Stored data
■ ■ ■

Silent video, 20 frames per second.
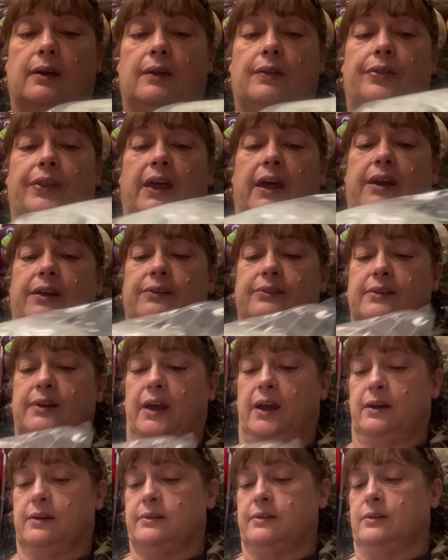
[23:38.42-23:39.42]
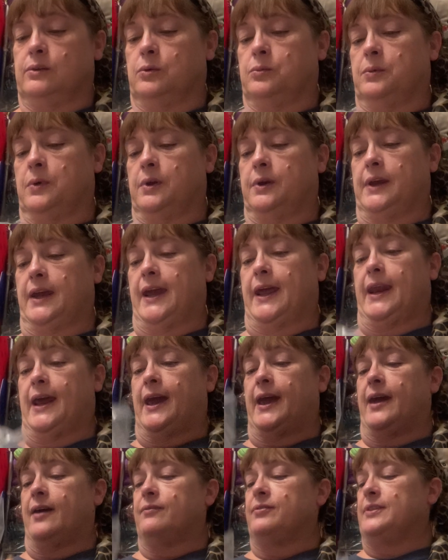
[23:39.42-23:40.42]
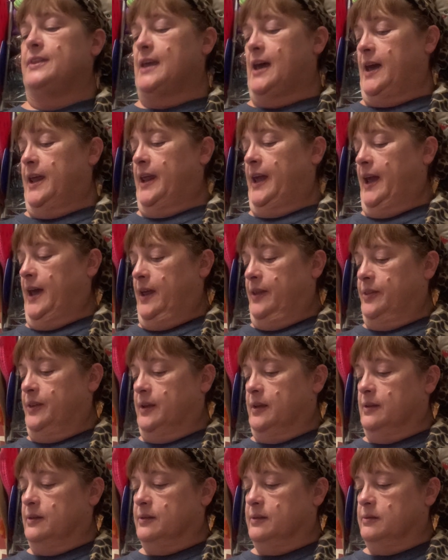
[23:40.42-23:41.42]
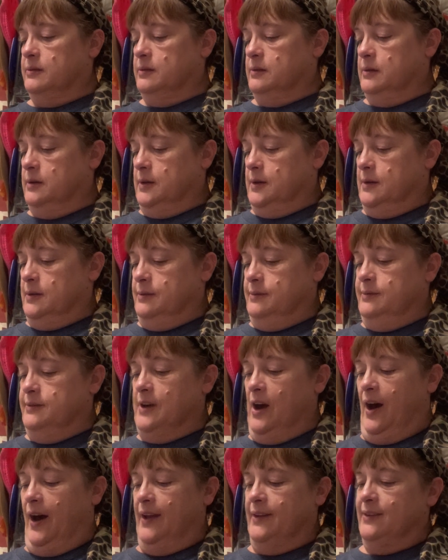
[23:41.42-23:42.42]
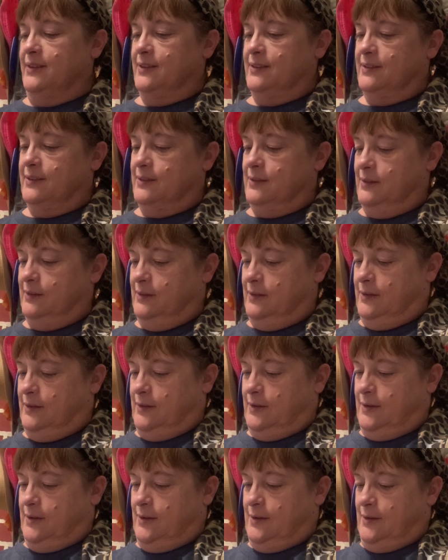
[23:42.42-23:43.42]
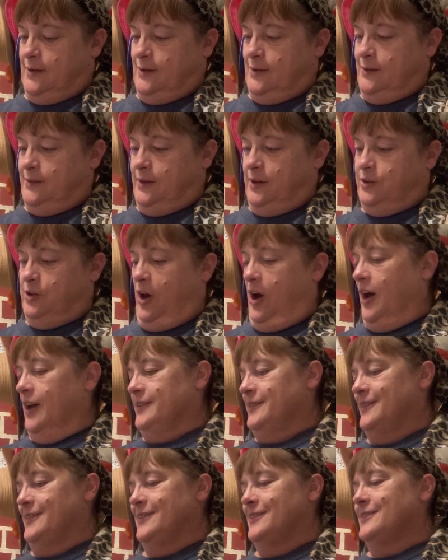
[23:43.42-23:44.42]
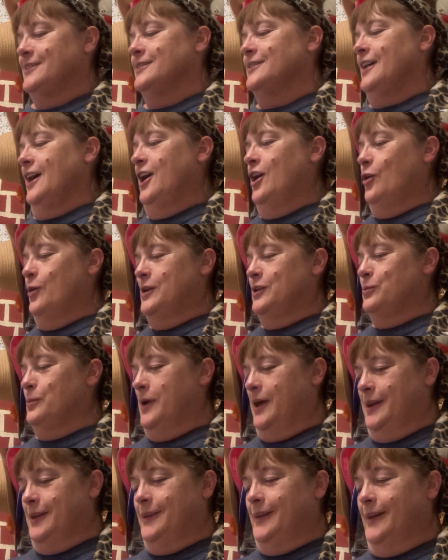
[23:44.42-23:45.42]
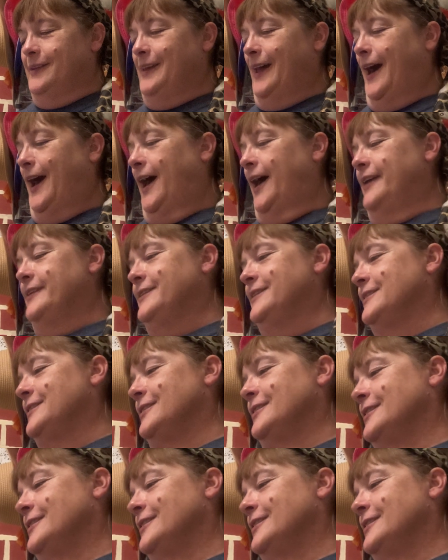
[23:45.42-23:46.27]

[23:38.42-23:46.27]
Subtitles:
That is an excellent run, and I have not had these dots. The dots. I always wanted the dots.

■ ■ ■

▶ [REQUIRED WORK]:
Restate the data above word for word. Do not include the images.

▶ [REPLY TO THE TASK]:
Silent video, 20 frames per second.
[23:38.42-23:39.42]
[23:39.42-23:40.42]
[23:40.42-23:41.42]
[23:41.42-23:42.42]
[23:42.42-23:43.42]
[23:43.42-23:44.42]
[23:44.42-23:45.42]
[23:45.42-23:46.27]

[23:38.42-23:46.27]
Subtitles:
That is an excellent run, and I have not had these dots. The dots. I always wanted the dots.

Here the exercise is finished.